Platons Welt der Ideen sollten die meisten kennen. Für alle, die das Modell kenne hier eine kurze Erklärung:
Platon war der Auffassung, dass es von allem was es gibt eine ideale Idee über den Dingen, die wir sehen gibt. Es gibt zum Beispiel jede Menge Pferde, aber diese sind nur ein Abglanz der Idee des Pferdes. Die Seele kannte bevor sie in einem Körper zur Welt kam alle Ideen und hat diese bei der Geburt in ihren Gefägnis von Körper alle wieder vergessen. Wenn wir nun z.B. ein Pferd sehen, erkennen wir dieses als Pferd, weil sich unsere Seele wieder an die Idee des Pferdes erinnert. Platon hat also neben der empirischen Welt, eine nicht greifbare Welt der Ideen postuliert. Platons Höhlengleichnis baut auch auf diese Vorstellung auf.
Ich hoffe meine Ausführungen waren bis hier hin richtig.
Kritik an diesem Modell ist nicht schwer. Es ist allein schon die Frage, warum man ein solches Modell annehmen sollte, haben wir doch wie es scheint keinen Grund einen solchen ontologischen Aufsatz beizustimmen. Wie damals Aristoteles sagen wir (so nehme ich zumindest von allen hier anwesenden an), dass wir die Idee eines Pferdes erst konstruieren, nachdem wir mehrere Pferde gesehen haben. Wir abstraieren unsere Erfahrungen zu unseren Vorstellungen der Dinge, sodass jeder von uns eine Idee von einem Pferd hat. Zweiter großer Kritikpunkt ist die Frage, wann diese Ideen in die Köpfe der Menschen gekommen ist. Das ist auch eine allgemeines Problem in bezug auf die Seele, wenn man annimmt, dass nur Menschen eine solche haben und man dennoch kein Kreationist ist. Der Mensch entwickelt sich also vom Primaten zum homo sapiens und irgendwann plötzlich kommen die Ideen in seinen Kopf.
Das soll keine Diskussion über die ursprüngliche Idee von Platons Ideenwelt werden und vor allem nicht ob es eine Seele gibt. Dieser Abschnitt war nur an jene gedacht, die noch nie etwas von Platons Ideenwelt gehört haben, um zu wissen, was der Hintergrund ist. Wenn ich irgendwo grobe Fehler gemacht habe, so berichtige mich bitte jemand, ist nämlich schon ein paar Jahre her, seit ich das in seiner Urform in der Schule hatte.

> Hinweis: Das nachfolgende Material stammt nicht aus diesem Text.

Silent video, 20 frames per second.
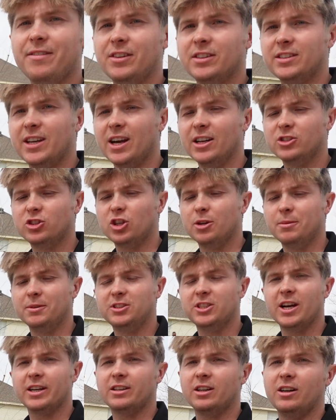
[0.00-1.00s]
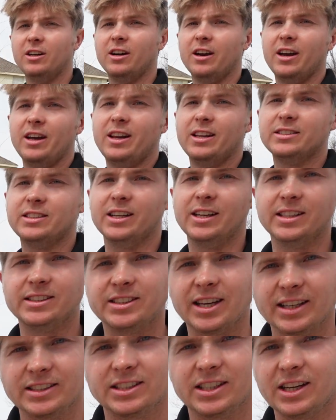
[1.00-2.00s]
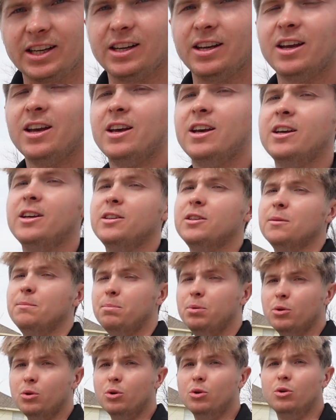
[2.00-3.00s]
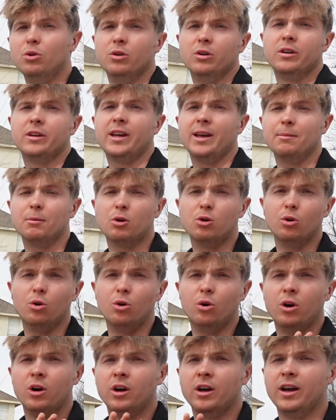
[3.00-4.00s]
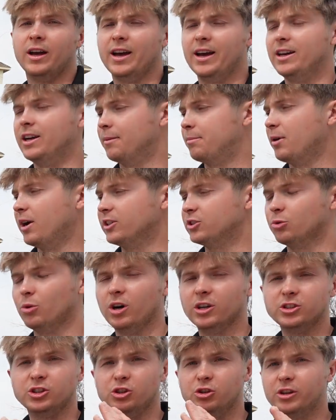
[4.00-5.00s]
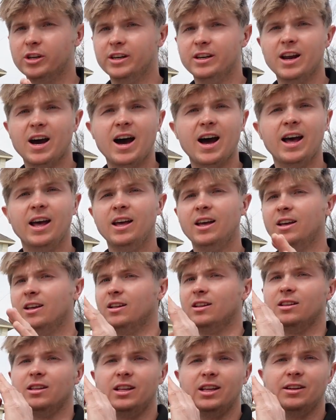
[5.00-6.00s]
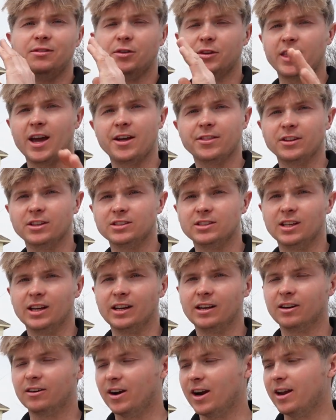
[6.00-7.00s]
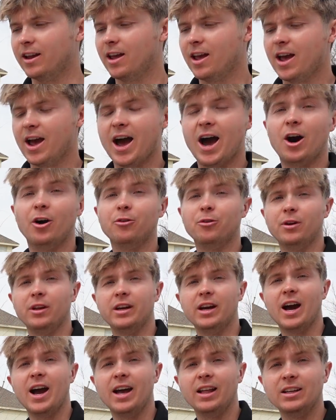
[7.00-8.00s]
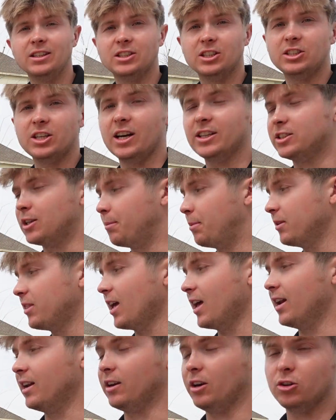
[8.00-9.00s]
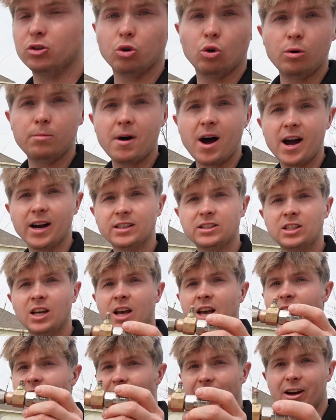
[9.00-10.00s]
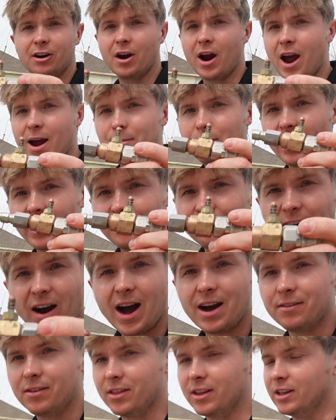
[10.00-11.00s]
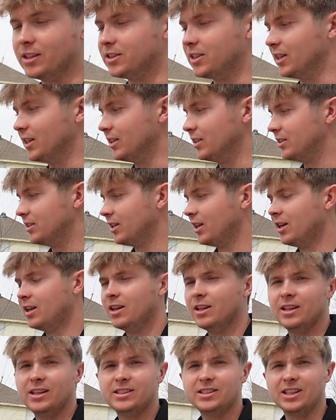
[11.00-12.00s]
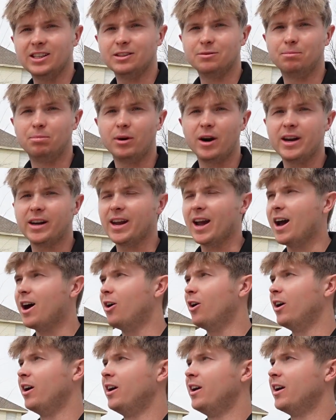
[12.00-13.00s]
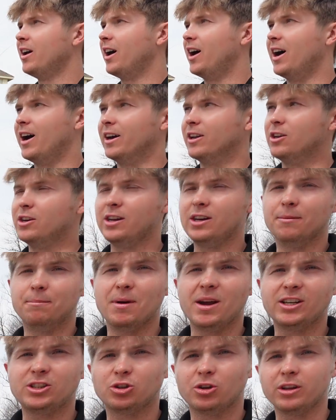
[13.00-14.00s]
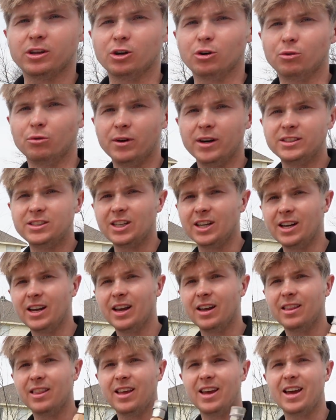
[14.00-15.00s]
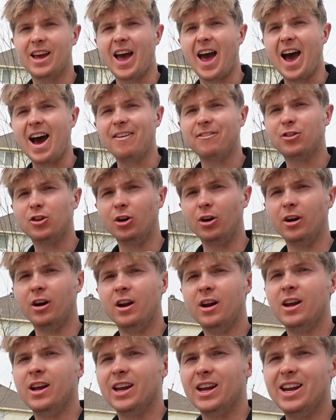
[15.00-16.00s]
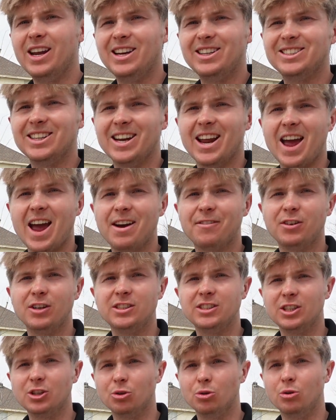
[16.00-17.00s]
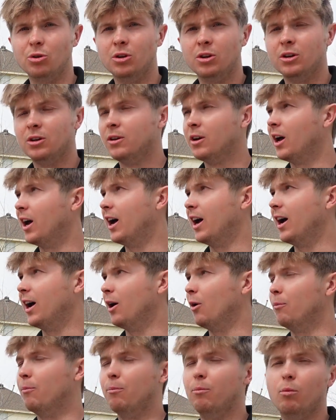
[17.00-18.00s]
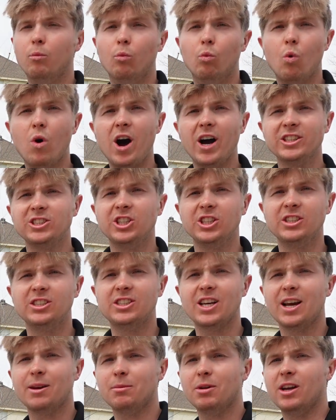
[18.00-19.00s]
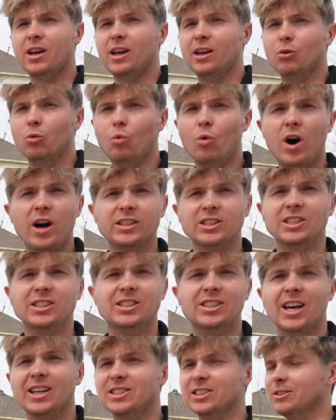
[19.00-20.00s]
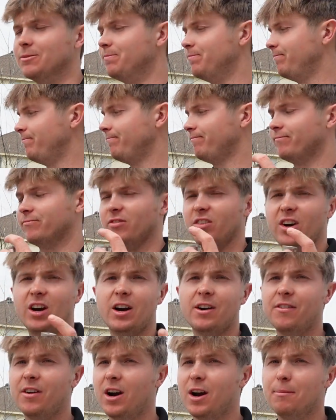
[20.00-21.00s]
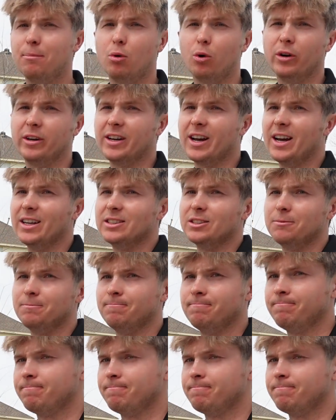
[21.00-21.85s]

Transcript: this downstream injector. It is a necessity to pull chemical in your pressure washer. You cannot live without this thing, all right? I would really highly suggest to put that in your toolbox and grab like 5 of these things. These things break out. You need to make sure that you're rinsing it after each and every single washing segment and washing session. Very, very important, guys.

Nun zum eigentlichen Thema:
Was sind Zahlen und was für eine Entität stellen diese dar?
Es gibt durchaus Menschen, die für die Zahlen eine eigene Welt postulieren, die der Ideenwelt von Platon ähnelt. Zahlen seien schon immer da gewesen, selbst bevor es den Menschen gab und in dieser Welt der Zahlen wären auch alle mathematischen Gesetze vorhanden.
Ein imo modernerer Ansatz vertritt hingegen den Standpunkt, dass Zahlen wie Wörter menschliche Konstrukte sind. Zahlen sind damit keine für sich existierenden Dinge, sondern nur Vorstellungen von Menschen und somit Hirnprozesse. Wenn es keine Menschen gäbe, gäbe es auch keine Zahlen. Das berücksichtigt natürlich nicht die Möglichkeit, dass es auch andere Lebewesen geben könnte, die Zahlen denken, aber darum soll es hier nicht gehen.
Wenn man also saggt, dass eine Zahl, so ein solches abstraktes Ding, erst existiert, wenn man sie denkt, so ist das soweit imo noch kein Problem. Nun aber mein Problem: Ich schreibe z.B. irgendeine Zahl, die angenommen vorher nicht gedacht wurde, z.B. 198.156.478 und kann damit sagen, dass diese Zahl existiert, aber bevor ich sie gedacht hatte noch nicht. Diese Zahl ist aber nach unseren Aussagen ein Teil einer Zahlenmenge z.B. Q, wenn diese Zahl also schon vorher ein Teil dieser Menge war, dann müsste sie schon vorher in dieser existiert haben. Ein anderes Problem ist, dass ich sagen kann, dass diese Zahl möglich war zu denken, sie also in einem Bereich der möglich zu denkenden Zahlen lag. Was für eine Entität stellt dieser Bereich des Möglichen dar und existieren unendlich viele Zahlen in einer Zahlenmenge unabhängig davon, ob ich sie gerade denke? Wo existieren diese Zahlen dann?
Existiert eine Ideenwelt der mathematischen Zahlen?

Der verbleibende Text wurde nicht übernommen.